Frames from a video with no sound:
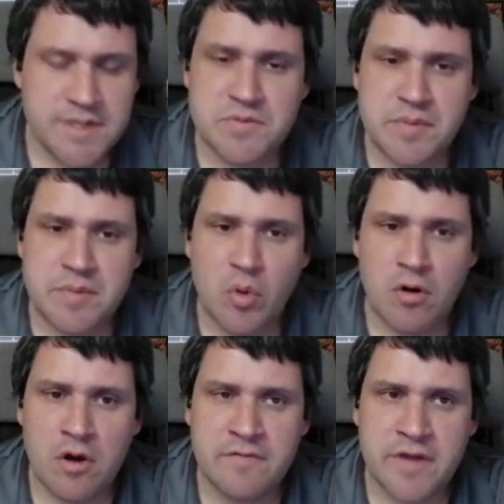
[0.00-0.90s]
this would be
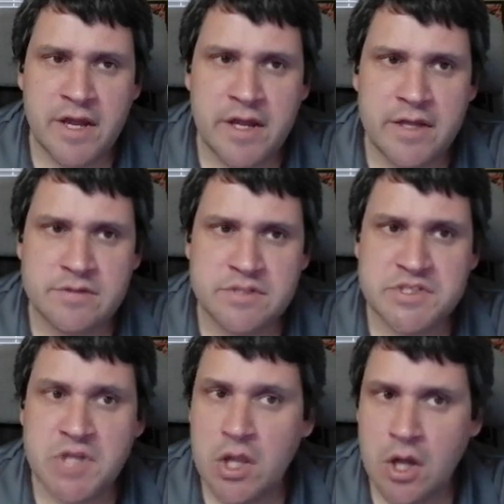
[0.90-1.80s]
more of a
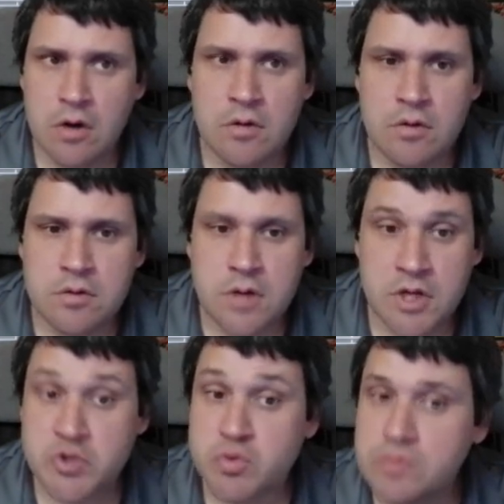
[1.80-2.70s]

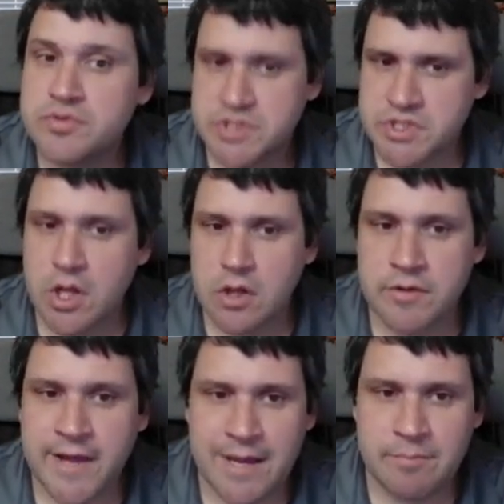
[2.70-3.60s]
true solo
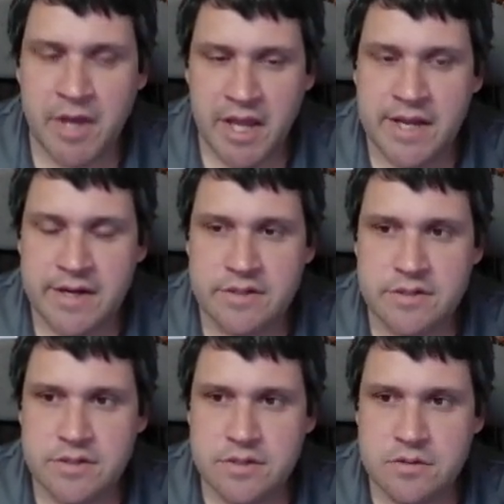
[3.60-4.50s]
campaign
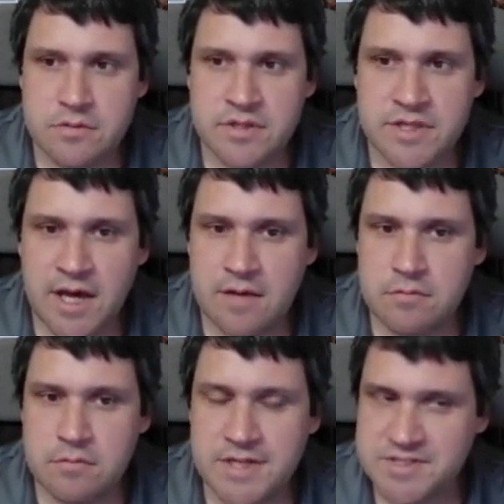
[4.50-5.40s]
without
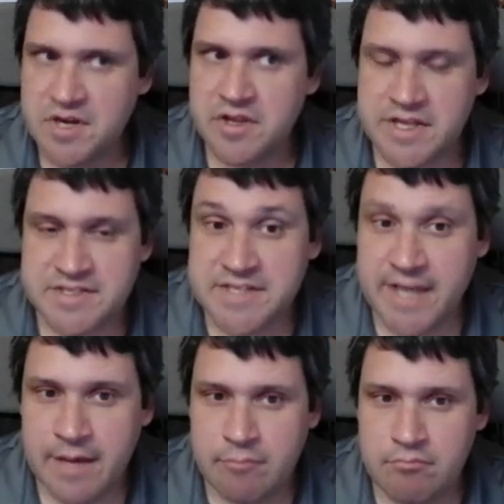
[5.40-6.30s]
necessarily a
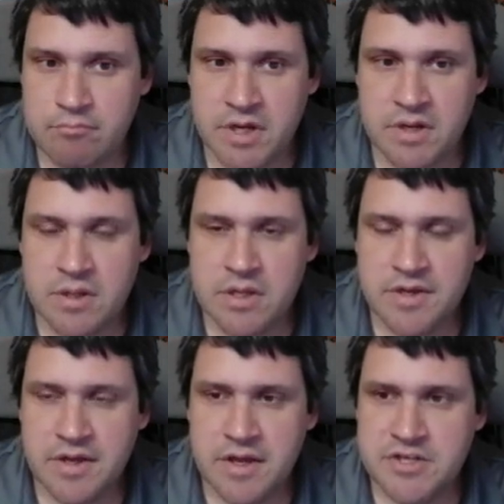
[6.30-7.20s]
DM, but
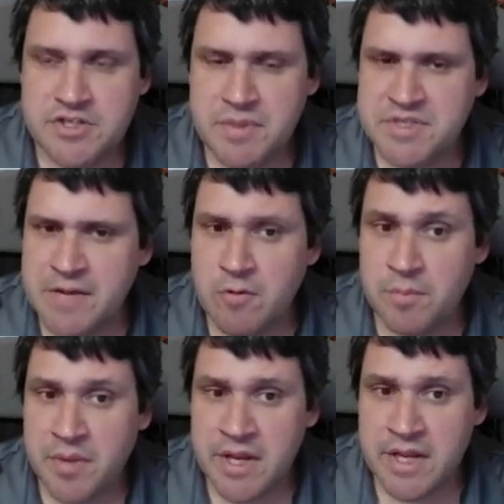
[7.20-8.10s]
GPT
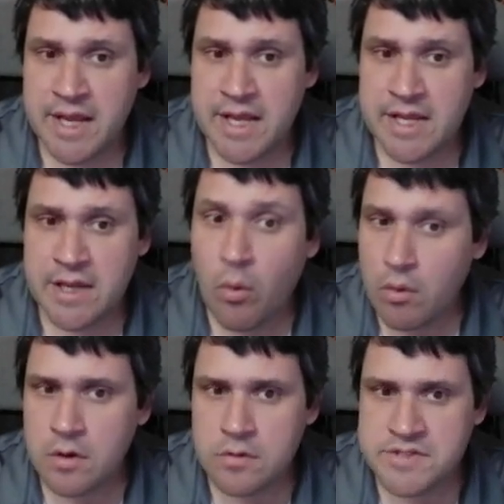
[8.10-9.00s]
would be a
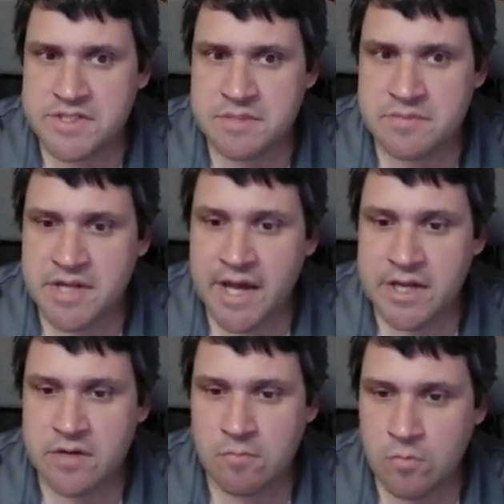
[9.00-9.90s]
oracle system that I
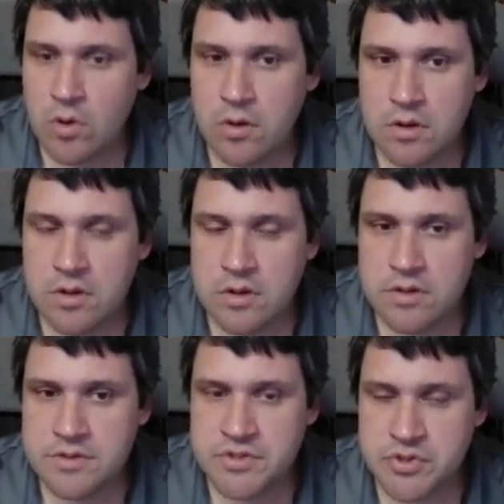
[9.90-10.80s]
can roll
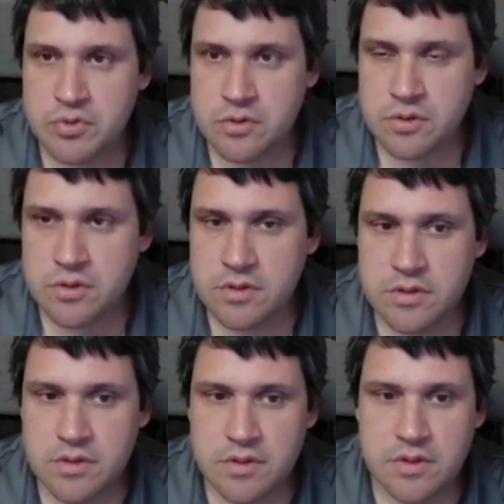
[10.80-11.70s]
to.
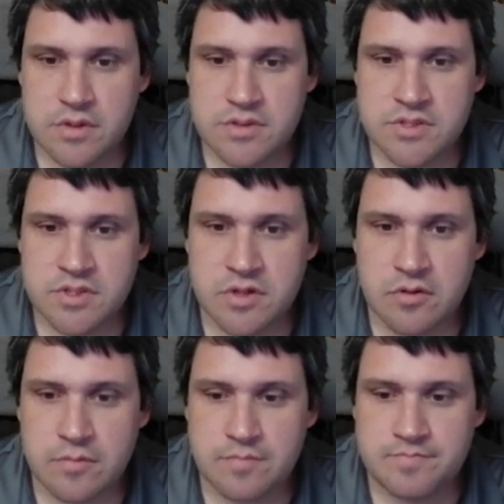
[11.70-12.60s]
So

ACTIVITY. Exclude every image and return the material above exactly.

REPLY TO THE TASK.
Frames from a video with no sound:
[0.00-0.90s]
this would be
[0.90-1.80s]
more of a
[1.80-2.70s]

[2.70-3.60s]
true solo
[3.60-4.50s]
campaign
[4.50-5.40s]
without
[5.40-6.30s]
necessarily a
[6.30-7.20s]
DM, but
[7.20-8.10s]
GPT
[8.10-9.00s]
would be a
[9.00-9.90s]
oracle system that I
[9.90-10.80s]
can roll
[10.80-11.70s]
to.
[11.70-12.60s]
So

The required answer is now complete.